Tylko król Ludwik IX z Francji wykonał rozkaz z 3 marca 1240, ale zaplanował publiczną debatę w celu wyjaśnienia zarzutów. Przyniosło to rzecznikowi strony żydowskiej rabinowi Jehielowi ben Josefowi retoryczne zwycięstwo i wysoki prestiż. Jednak werdykt zapadł już dawno: po odroczeniu, 29 września 1242 roku, w Paryżu publicznie spalono około 10 000 egzemplarzy Talmudu – pełne 24 wozy.

Papież Innocenty IV stwierdził w 1244 roku: Talmud bluźni Bogu, Chrystusowi i Marii, jego ustna tradycja wypacza prawo biblijne, które wskazuje na Chrystusa i wychowuje Żydów, aby nie słuchali prawdziwego nauczania Kościoła. Kiedy delegacja żydowska oświadczyła, że ​​Talmud jest niezbędny dla Żydów do zrozumienia Biblii, kazał go zbadać. 40 ekspertów z Uniwersytetu Paryskiego, w tym Albertus Magnus, ponownie potępiło Talmud. 

Uzasadniało to ciągłą cenzurę, konfiskaty i palenie przez późniejszych papieży, królów francuskich, a przede wszystkim lokalną inkwizycję. W „Podręczniku heretyków” Bernarda Gui, obok Talmudu, wymieniono rabiniczne komentarze biblijne, które należało skonfiskować, w tym pisma Majmonidesa. W 1319 roku zorganizował kolejne spalenie Talmudu w Tuluzie.

W Niemczech doszło jedynie do publicznych kpin z Talmudu i podżegających przemówień. Popularni wówczas kaznodzieje, tacy jak Berthold z Ratyzbony i Konrad z Würzburga, utożsamiali Żydów z heretykami: ponieważ trzymali się Talmudu, wszyscy zostali skazani na piekło.

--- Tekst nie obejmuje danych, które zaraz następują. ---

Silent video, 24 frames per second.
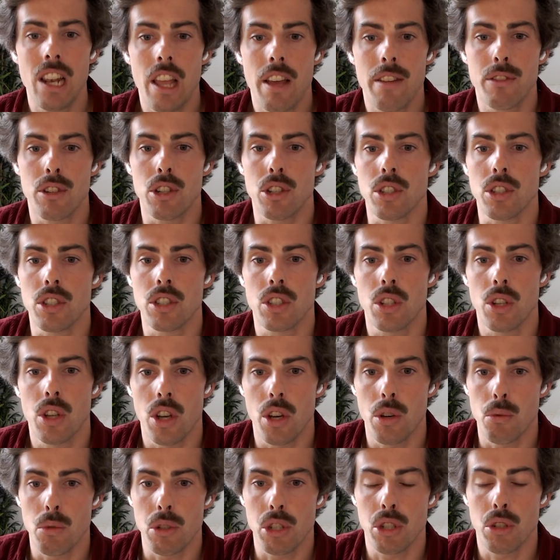levers
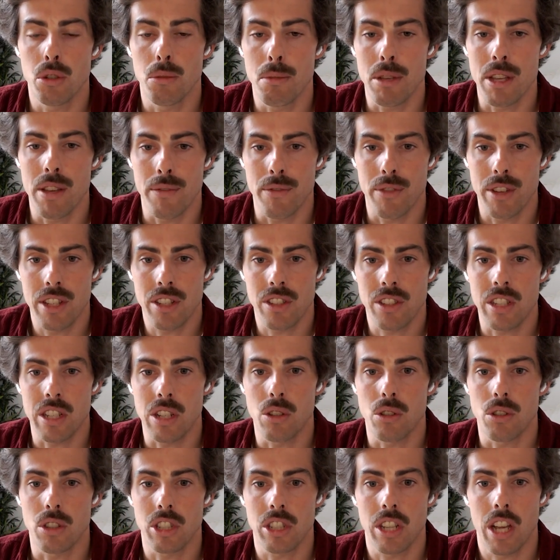we should be investing
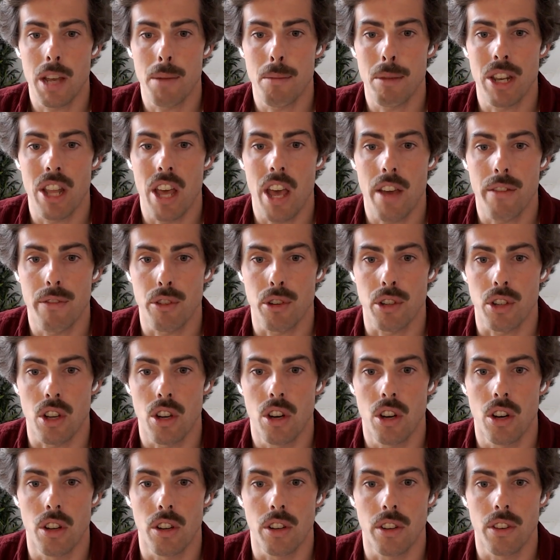our time and effort
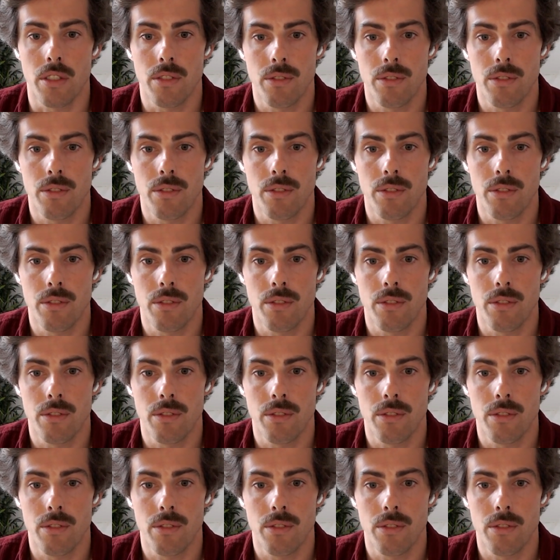on.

W Hiszpanii zakazy Talmudu obowiązywały aż do 1263 roku. Później król Aragonii Jakub I zadowolił się tym, że Żydzi dobrowolnie usuwali obraźliwe fragmenty. Pozostawił to do ustalenia komisji pod przewodnictwem dominikanina Ramona von Penaforte. Gdy postępowanie okazało się nieskuteczne, wycofał nakaz cenzury w 1265 roku.

Bardziej pozytywnie ocenił literaturę rabiniczną jeden z ekspertów, mnich Ramon Marti. Znalazł wiele powiązań z naukami Jezusa w Talmudzie i próbował udowodnić Jego mesjanizm na podstawie legend z Hagady. Chrześcijański kaznodzieja mógł przekonać Żydów jedynie poprzez własną literaturę. Jego główne dzieło „Pugio fidei adversus Mauros et Iudaeos”, napisane około 1280 roku, również wywarło wpływ na Marcina Lutra.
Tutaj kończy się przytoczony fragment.